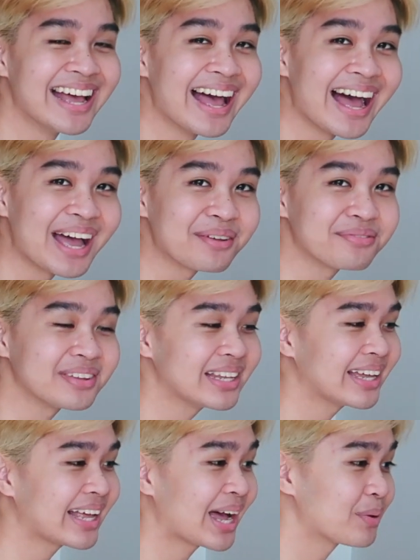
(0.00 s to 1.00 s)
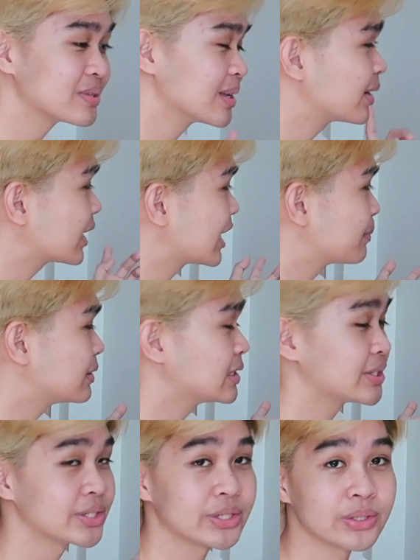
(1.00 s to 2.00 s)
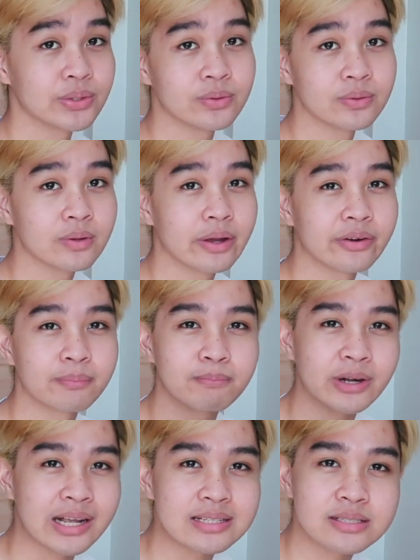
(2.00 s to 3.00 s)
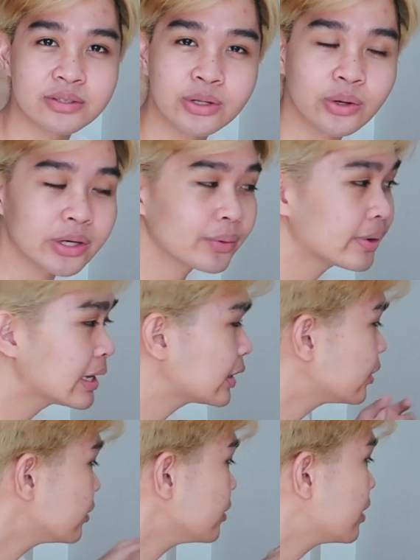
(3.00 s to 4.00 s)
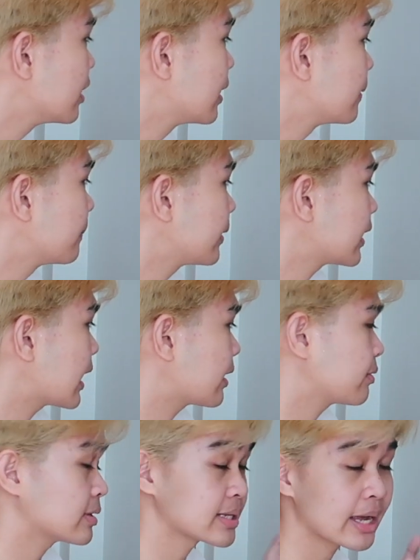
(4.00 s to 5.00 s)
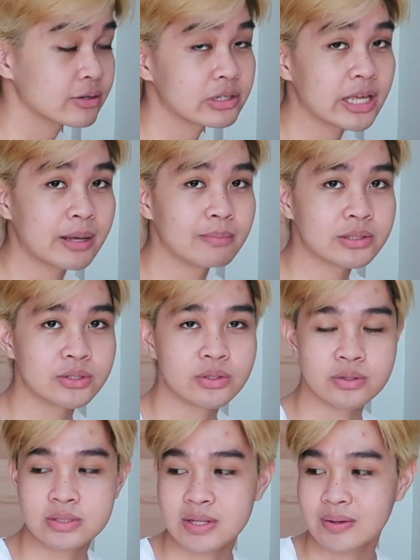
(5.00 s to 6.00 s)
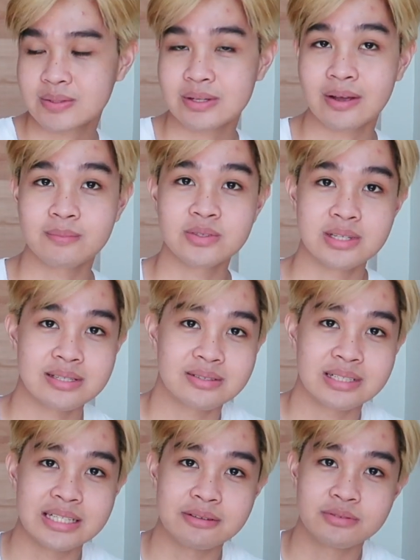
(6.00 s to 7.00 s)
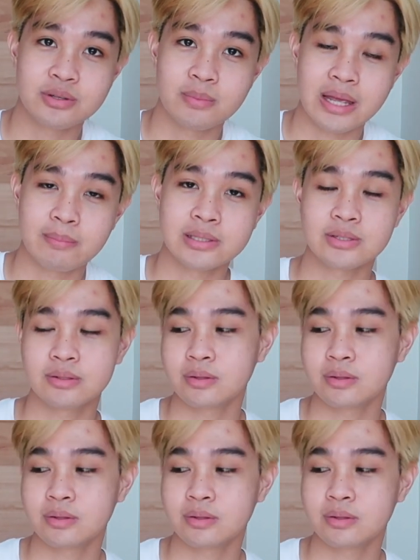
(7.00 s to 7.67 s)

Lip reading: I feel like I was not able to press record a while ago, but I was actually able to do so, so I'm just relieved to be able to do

* * *

→ **PROBLEM DETAILS**: Quote, word for word and nothing more, every line from the line with "(2.00 s to 3.00 s)" to the end of the entries, including both ends; skip any pictures.

→ **TASK RESPONSE**:
(2.00 s to 3.00 s)
(3.00 s to 4.00 s)
(4.00 s to 5.00 s)
(5.00 s to 6.00 s)
(6.00 s to 7.00 s)
(7.00 s to 7.67 s)

Lip reading: I feel like I was not able to press record a while ago, but I was actually able to do so, so I'm just relieved to be able to do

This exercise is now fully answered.